(Stored data entries)
◆ ◆ ◆ ◆ ◆

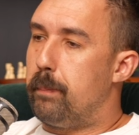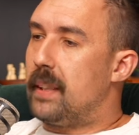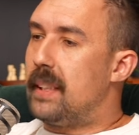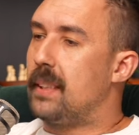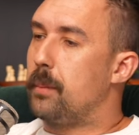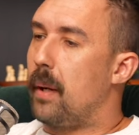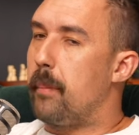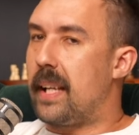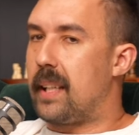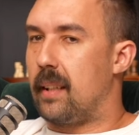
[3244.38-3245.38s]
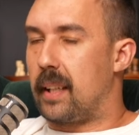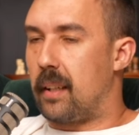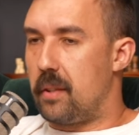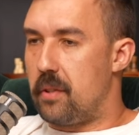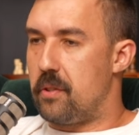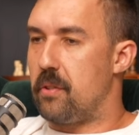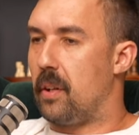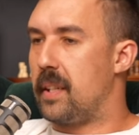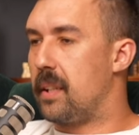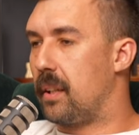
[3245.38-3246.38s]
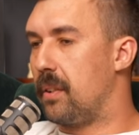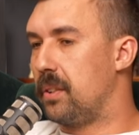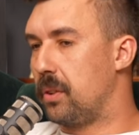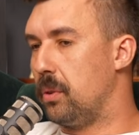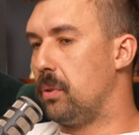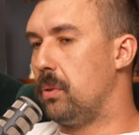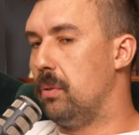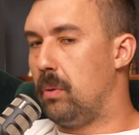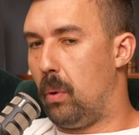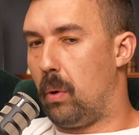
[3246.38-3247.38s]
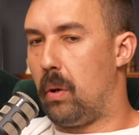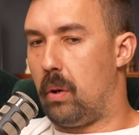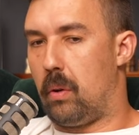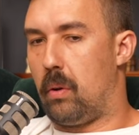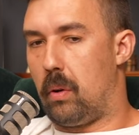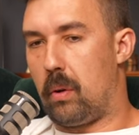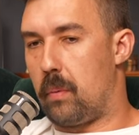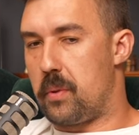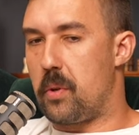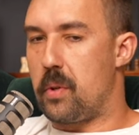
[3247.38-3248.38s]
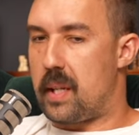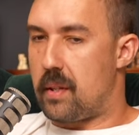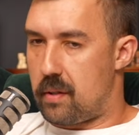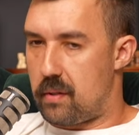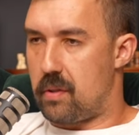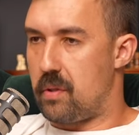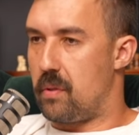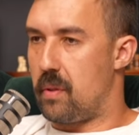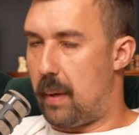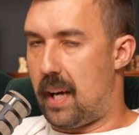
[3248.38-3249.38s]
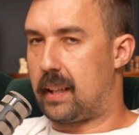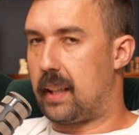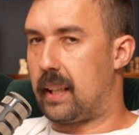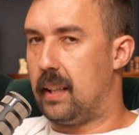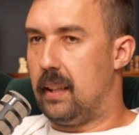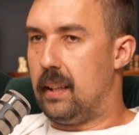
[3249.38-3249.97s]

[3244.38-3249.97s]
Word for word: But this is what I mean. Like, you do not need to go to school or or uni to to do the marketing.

◆ ◆ ◆ ◆ ◆

The answer must be an exact copy of the records, with no images in it.

**TASK SOLUTION**
[3244.38-3245.38s]
[3245.38-3246.38s]
[3246.38-3247.38s]
[3247.38-3248.38s]
[3248.38-3249.38s]
[3249.38-3249.97s]

[3244.38-3249.97s]
Word for word: But this is what I mean. Like, you do not need to go to school or or uni to to do the marketing.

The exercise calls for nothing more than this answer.